Arion’s voice was very level. "How much do they know?"
Seven’s brows rose a fraction. "Enough."
That was not enough detail for Dean, who despite everything remained interested in the boundaries of his own doom.
"Define enough," he said.
Seven turned to him with the expression of a man re-entering a familiar headache. "They know you both sustained injuries well beyond acceptable training parameters. They know there was a temporary collapse in bonded expression. They know Prince Arion lost control under a biological threat cascade." He paused. "They know the phrase ’not through another fight’ was said by multiple witnesses with unusual conviction."
Dean leaned back carefully in the chair. "That does, in retrospect, sound bad."
Arion looked at him.
Dean lifted one hand. "I said in retrospect."
Seven went on mercilessly. "They also know that both of you responded to an experimental cloned healing pheromone treatment well enough to avoid a longer recovery. Which means the audience with them is not delayed by broken bones and therefore cannot be evaded by looking tragic."
Dean looked at his tea. "I feel I was treated unnecessarily in that sentence."
"You were treated extensively," Seven said. "And still insufficiently."
Arion pushed away from the window then. "We’ll go."
Seven hummed once, the sound so dry it could have sterilized instruments. "They said they prefer for them to come here."
That stopped the room more effectively than if he had raised his voice.
Dean lowered the cup a fraction. "That," he said, "is never how good conversations begin."
Seven looked at him with the cold patience of a man who had seen too much healing wasted on people determined to remain troublesome. "No. It generally begins the kind where heads of state prefer witnesses, medical clearance, and immediate access to sedation."
Dean blinked. "That feels pointed."
"It was."
Arion’s posture changed by almost nothing, which in him usually meant a great deal. "Otto is coming here."
"Yes," Seven said. "With Minerva."
Dean looked from one of them to the other. "I am delighted that everyone is committed to making this as intimate and medically supervised as possible."
"No one asked you to be delighted," Seven replied.
"I know.
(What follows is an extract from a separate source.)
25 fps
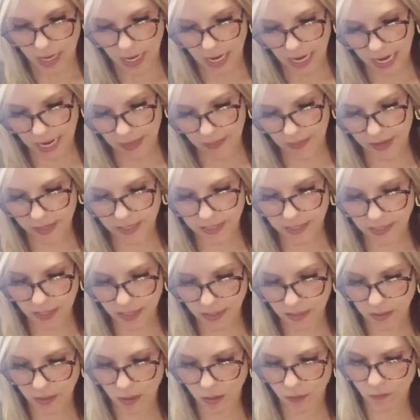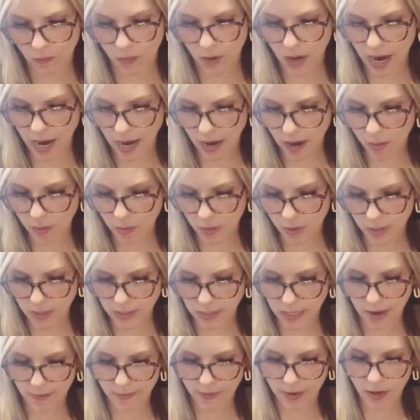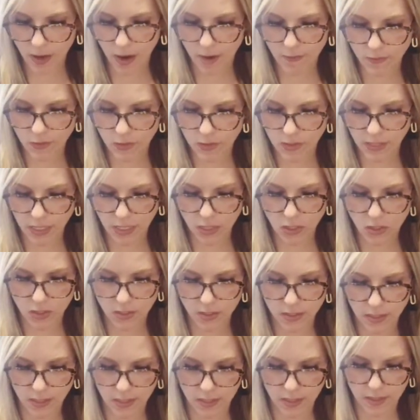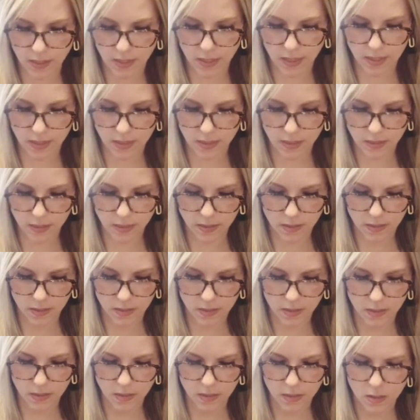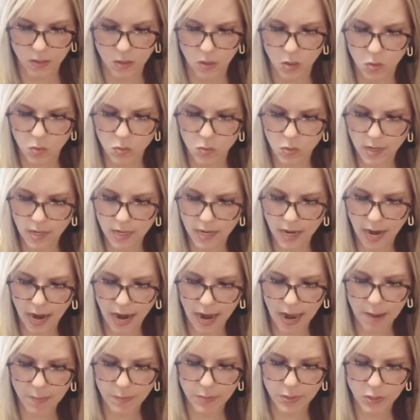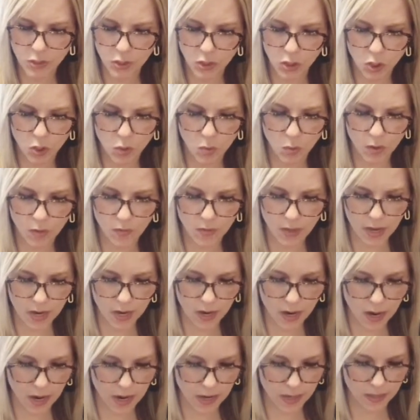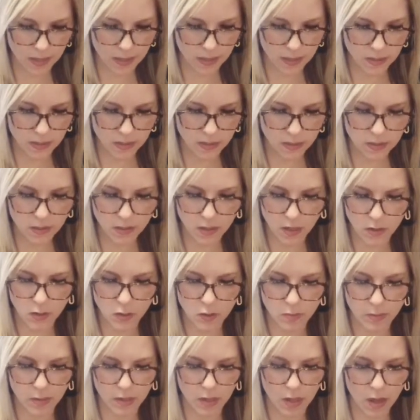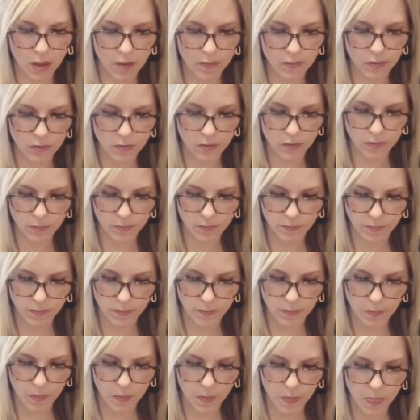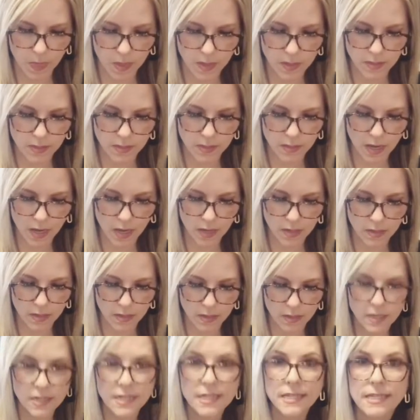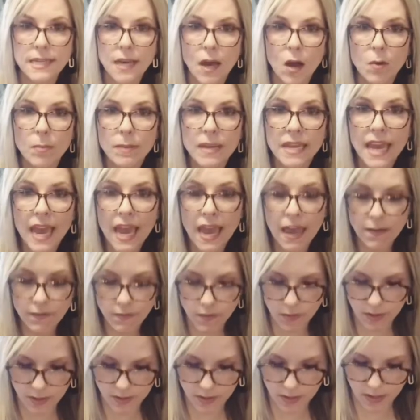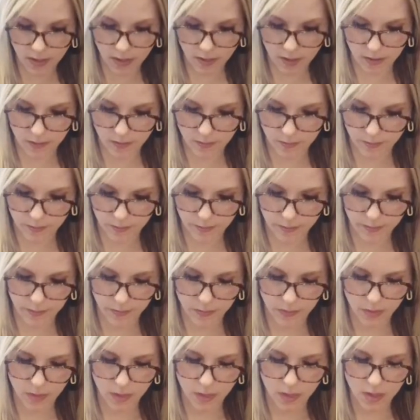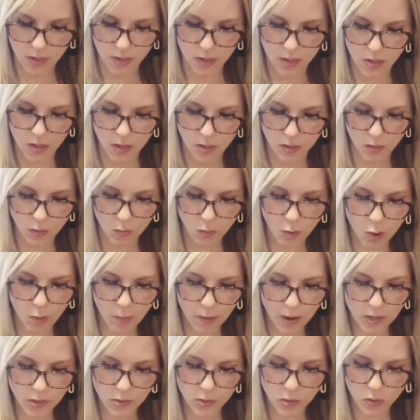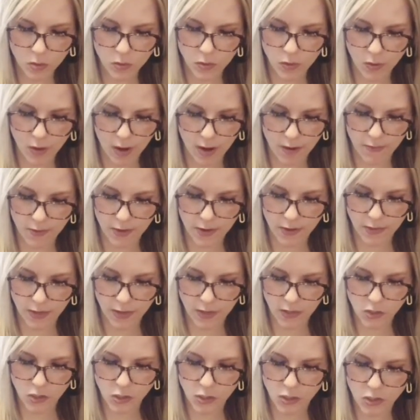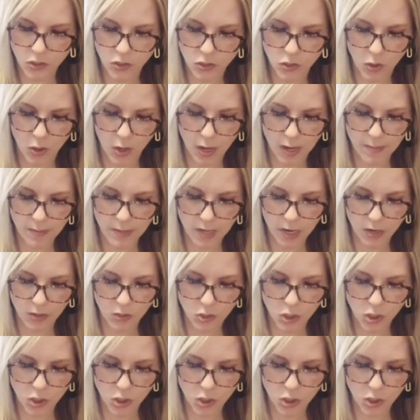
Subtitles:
and they sat there for hours having conversations like these. "What happened to you on that island?" Dr. Malavo said. "Tell me everything." The robot told her everything. She described how she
I’m improvising."
That, apparently, was the last acceptable sentence before irritation became procedure. Seven tapped his tablet once, then turned toward the side console and said, "Sit somewhere that doesn’t make you both look like convalescent war criminals. If the emperor and empress are going to lecture you, they can at least do it with your spines properly aligned."
Dean looked down at himself. "I think I look respectable."
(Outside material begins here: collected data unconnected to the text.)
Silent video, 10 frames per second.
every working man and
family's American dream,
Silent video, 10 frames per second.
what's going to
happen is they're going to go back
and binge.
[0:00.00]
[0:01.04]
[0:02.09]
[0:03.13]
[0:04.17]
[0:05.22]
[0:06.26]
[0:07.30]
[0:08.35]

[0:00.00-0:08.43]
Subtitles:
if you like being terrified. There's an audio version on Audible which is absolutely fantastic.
"You look recently reconstructed."
"That is rude."
"That is visual assessment."
Arion crossed the room without comment and stopped beside Dean’s chair. "Can you stand without dramatics?"
Dean looked up at him in fresh offense. "Why does concern from you always sound like a border inspection?"
"Because you answer border inspections honestly."
"That is slander."
"It’s pattern recognition," Seven said.
Dean muttered something impolite into his tea and set the cup aside before Arion could decide to solve the matter physically. He stood under his own power, which was an achievement medicine had been annoyingly proud of all morning, and immediately discovered that being technically healed did not mean his body had forgiven him for prior choices.
Arion noticed the fractional tightening in his jaw anyway.
Dean caught the glance and said, "Do not start."
"I didn’t say anything."
Dean sat back and ignored them both.